[Start of Attachment]

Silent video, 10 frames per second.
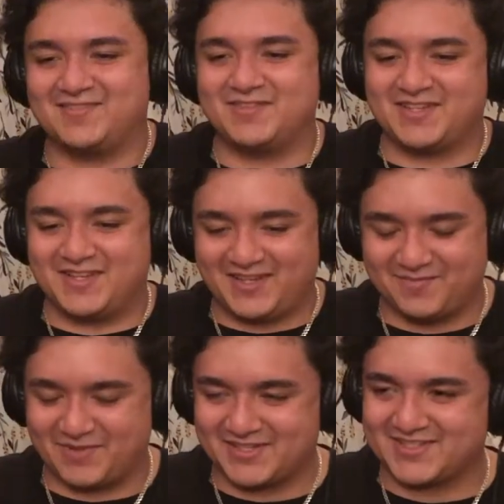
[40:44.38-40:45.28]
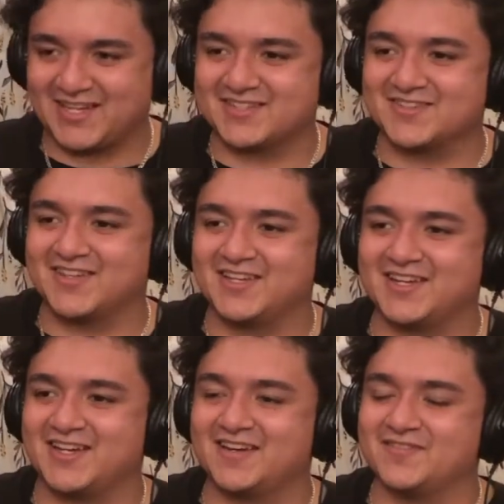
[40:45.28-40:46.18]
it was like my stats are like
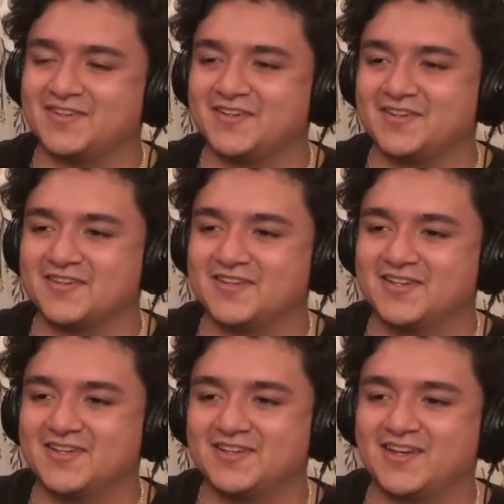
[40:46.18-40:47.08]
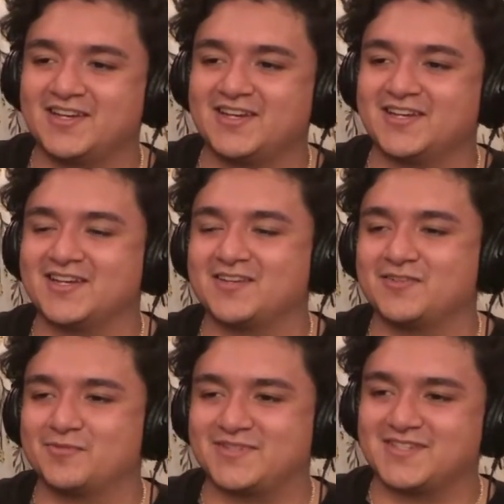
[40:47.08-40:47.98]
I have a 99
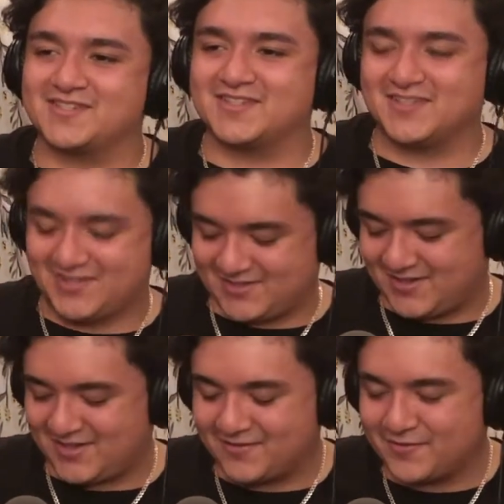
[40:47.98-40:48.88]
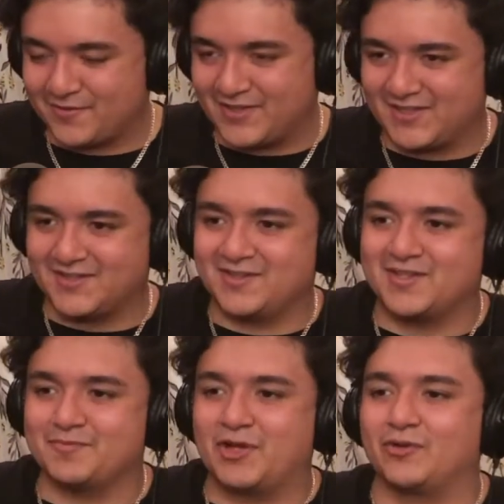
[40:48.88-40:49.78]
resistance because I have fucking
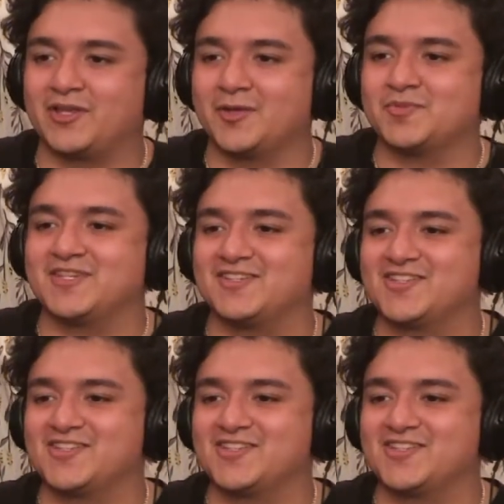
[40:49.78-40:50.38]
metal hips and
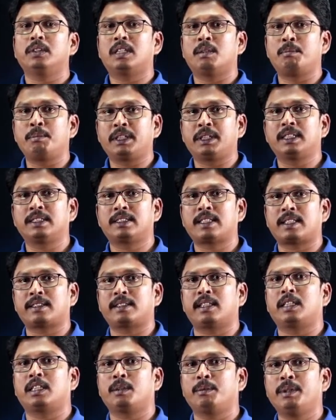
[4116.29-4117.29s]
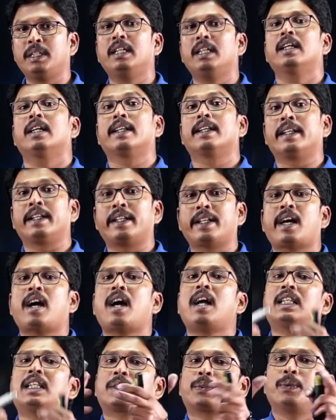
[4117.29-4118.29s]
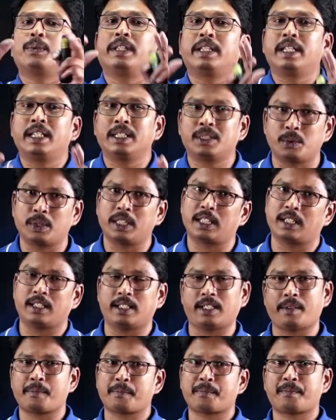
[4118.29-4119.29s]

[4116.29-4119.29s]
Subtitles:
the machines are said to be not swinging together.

[End of Attachment]

_REQUIREMENT_
A verbatim copy is needed of the lines running from the line with "[40:49.78-40:50.38]" to the end of the data above, both included. Keep the pictures out of it.

_SOLUTION TO THE PROBLEM_
[40:49.78-40:50.38]
metal hips and
[4116.29-4117.29s]
[4117.29-4118.29s]
[4118.29-4119.29s]

[4116.29-4119.29s]
Subtitles:
the machines are said to be not swinging together.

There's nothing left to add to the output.